ACTIVITY: For this exercise, output exactly and only the lines running from the one with "[0:08.00-0:09.00]" through the final line of the data below, without pictures.

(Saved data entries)

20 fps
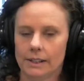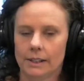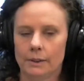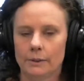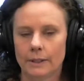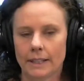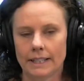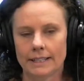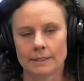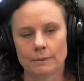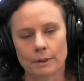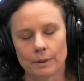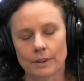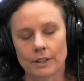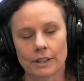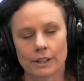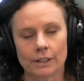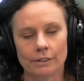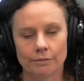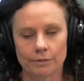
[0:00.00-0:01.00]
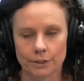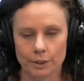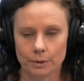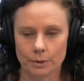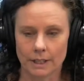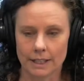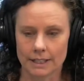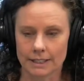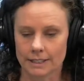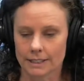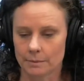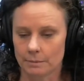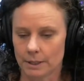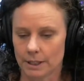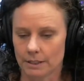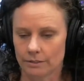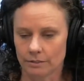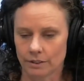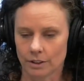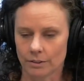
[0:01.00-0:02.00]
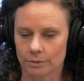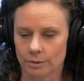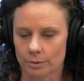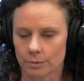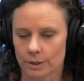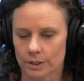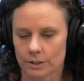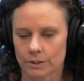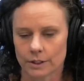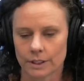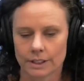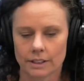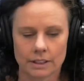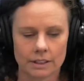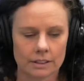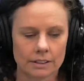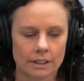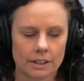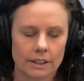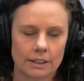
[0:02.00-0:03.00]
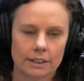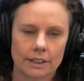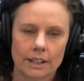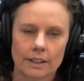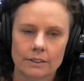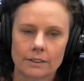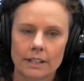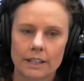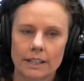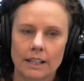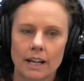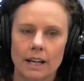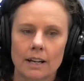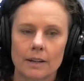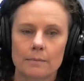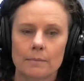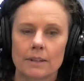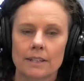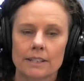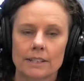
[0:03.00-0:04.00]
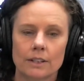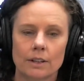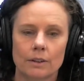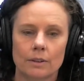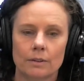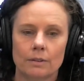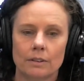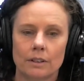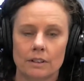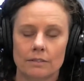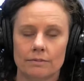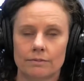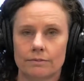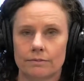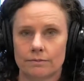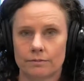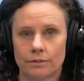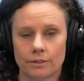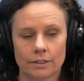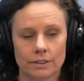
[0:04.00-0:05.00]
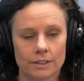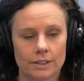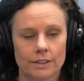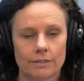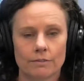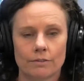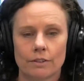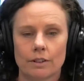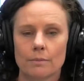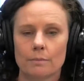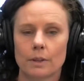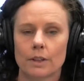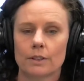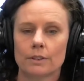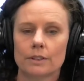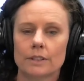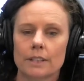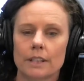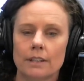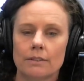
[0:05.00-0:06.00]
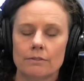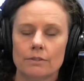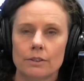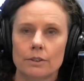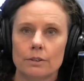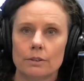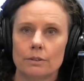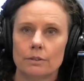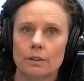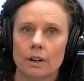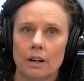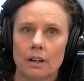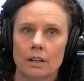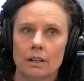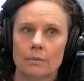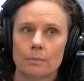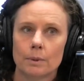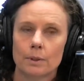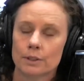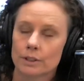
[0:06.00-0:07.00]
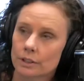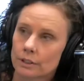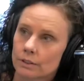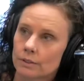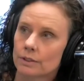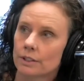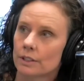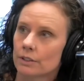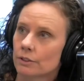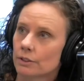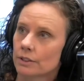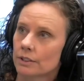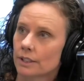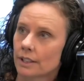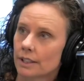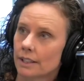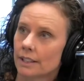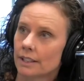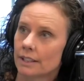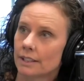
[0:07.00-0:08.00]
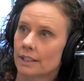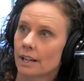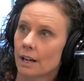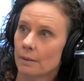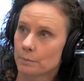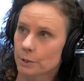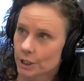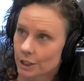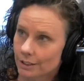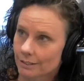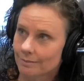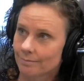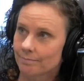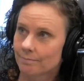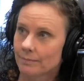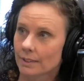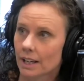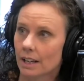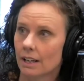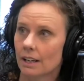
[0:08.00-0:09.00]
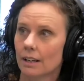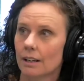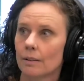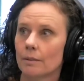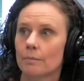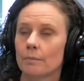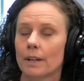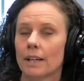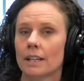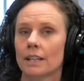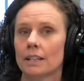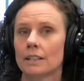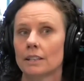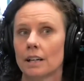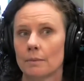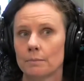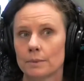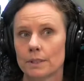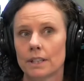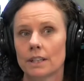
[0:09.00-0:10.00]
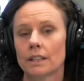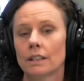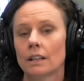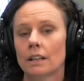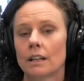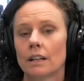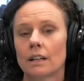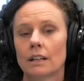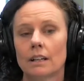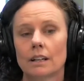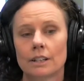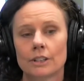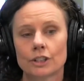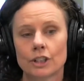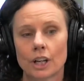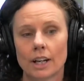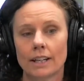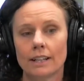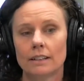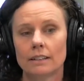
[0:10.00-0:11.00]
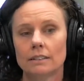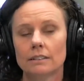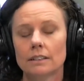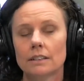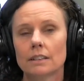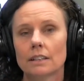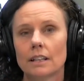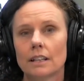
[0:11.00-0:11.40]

Okay, so there are a few ways to be involved with what's going on in the Heart Gallery. Um, so uh, first and foremost, if you are a person who's interested in adoption um, and adopting a, a, child,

SOLVED PROBLEM:
[0:08.00-0:09.00]
[0:09.00-0:10.00]
[0:10.00-0:11.00]
[0:11.00-0:11.40]

Okay, so there are a few ways to be involved with what's going on in the Heart Gallery. Um, so uh, first and foremost, if you are a person who's interested in adoption um, and adopting a, a, child,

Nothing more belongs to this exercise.